- Active: 17 May 1861 – 24 May 1863
- Country: United States of America
- Allegiance: Union
- Branch: Union Army
- Type: Infantry
- Nickname(s): "1st Oneida County Regiment"
- Engagements: American Civil War Hanover Court House; Beaver Dam Creek; Gaines' Mill; Malvern Hill; Antietam; Fredericksburg; Chancellorsville;

Commanders
- Notable commanders: Col. James McQuade

= 14th New York Infantry Regiment =

The 14th New York Infantry Regiment was a New York infantry regiment, active for two years from May 1861 to May 1863 during the American Civil War. The regiment was part of the Union Army, and was raised primarily from Oneida County, with some companies also raised from Onondaga County; Columbia County; and Lewis County.

==Organization==
In May 1862, the 14th New York Volunteer Infantry was assigned to second brigade, first division, V Corps, Army of the Potomac where it would serve from the Peninsula Campaign through Chancellorsville.

The companies of the 14th New York Volunteer Infantry were raised from the following locales:
- Company A - Utica
- Company B - Utica
- Company C - Utica
- Company E - Utica
- Company F - Boonville; Forestport; and Port Leyden
- Company G - Rome
- Company H - Syracuse
- Company I - Lowville
- Company K - Hudson

==Combat History==
The regiment existed from 1861 until 1863, at which time the "two year men" were discharged, and the "three year men" were transferred to the 44th New York Volunteer Infantry Regiment.

The 14th New York Volunteer Infantry experienced 270 casualties during its two year existence with the Army of the Potomac.
The 14th New York Volunteer Infantry saw the bulk of its action during the Seven Days Battles. The regiment was engaged at Beaver Dam Creek, Gaines' Mill 25 June 1862, and was involved in the defense of the Union left flank at the Battle of Malvern Hill 30 June 1862 under Brigadier General Charles Griffin. In these engagements, and particularly in the Battle of Gaines's Mill the regiment suffered 225 dead and wounded, which comprise 83% of the total of 270 casualties suffered during the 14th's civil war service.

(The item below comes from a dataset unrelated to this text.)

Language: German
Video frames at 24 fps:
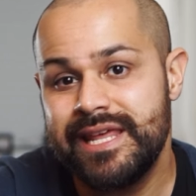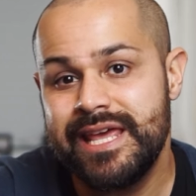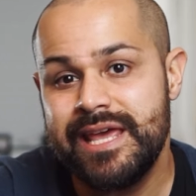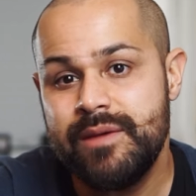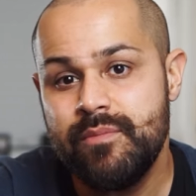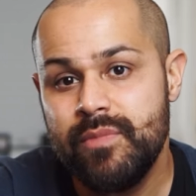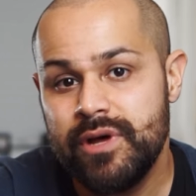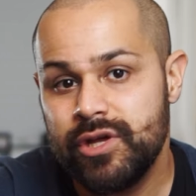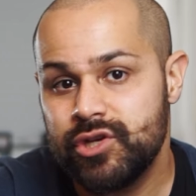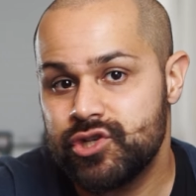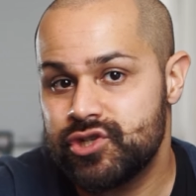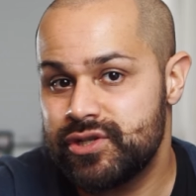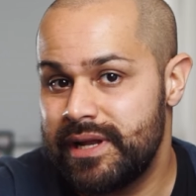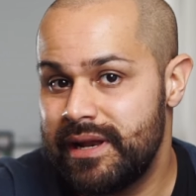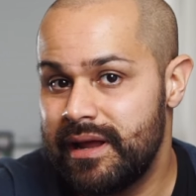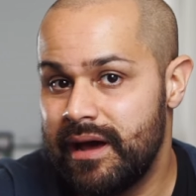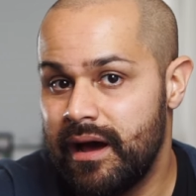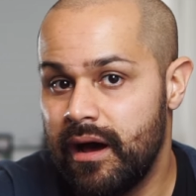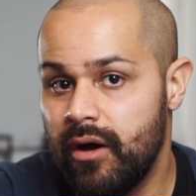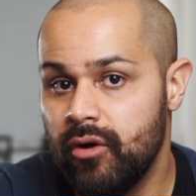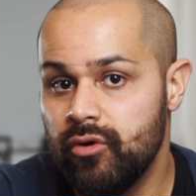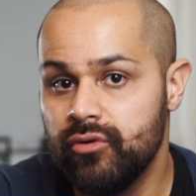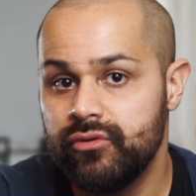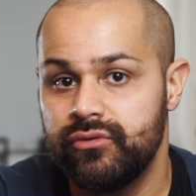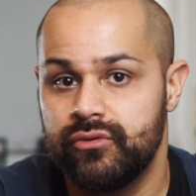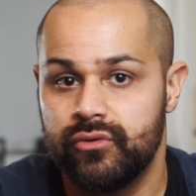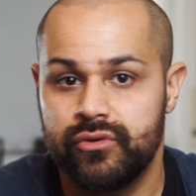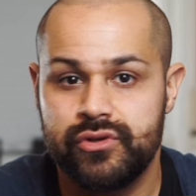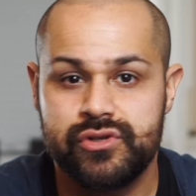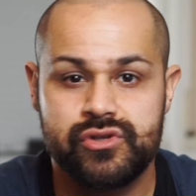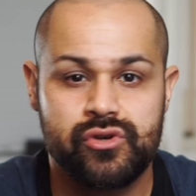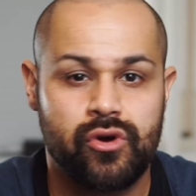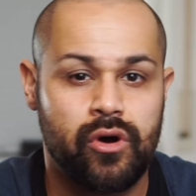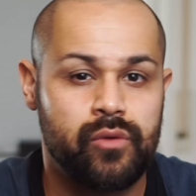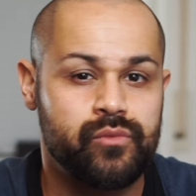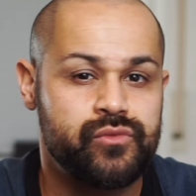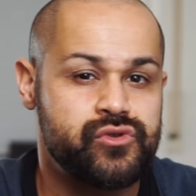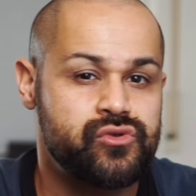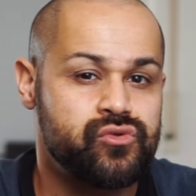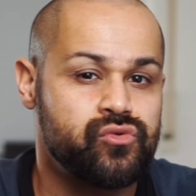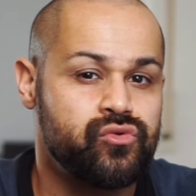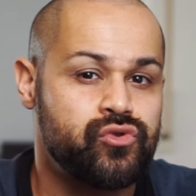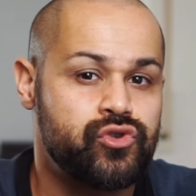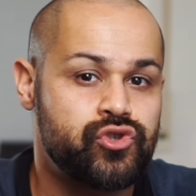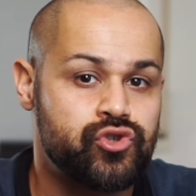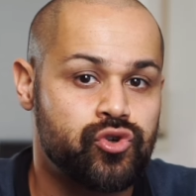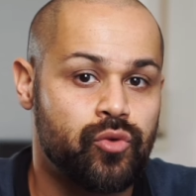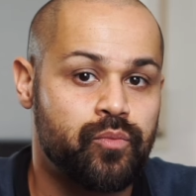immer schneller Haut und es kommt
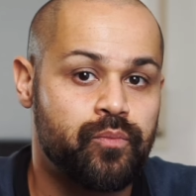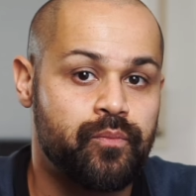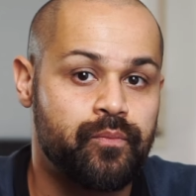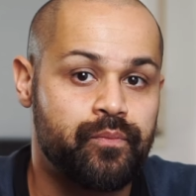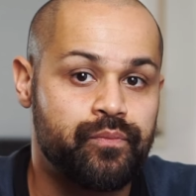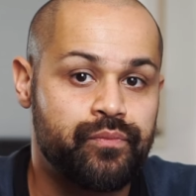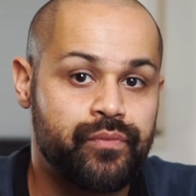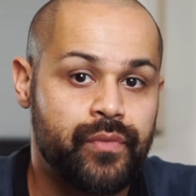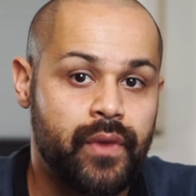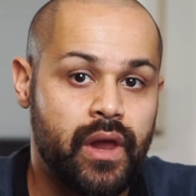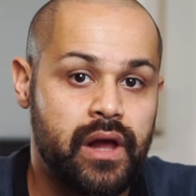zu Schuppen.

During the Battle of Antietam, the regiment was held in reserve approximately one mile east of the Middle Bridge; most of the rest of the Union V Corps was also held in reserve on 17 September 1862.

During the Battle of Fredericksburg, the regiment was involved in the assaults on the Confederate positions atop Marye's Heights on 13 December 1862, but their involvement was marginal and the regiment did not receive losses as great as other units, having 5 dead and 30 wounded.

The men who had enlisted in the 14th in 1861 for 2 years were mustered out in June 1863 but the "three years' men" of the 14th were joined to the 44th New York Volunteer Infantry Regiment by transfer just in time to be engaged in the 44th Regiment's intense combat at Little Round Top during the Battle of Gettysburg on 2 July 1863.

In the course of the war, the regiment lost 4 officers and 56 enlisted men killed or mortally wounded, and a further 43 enlisted men died of disease.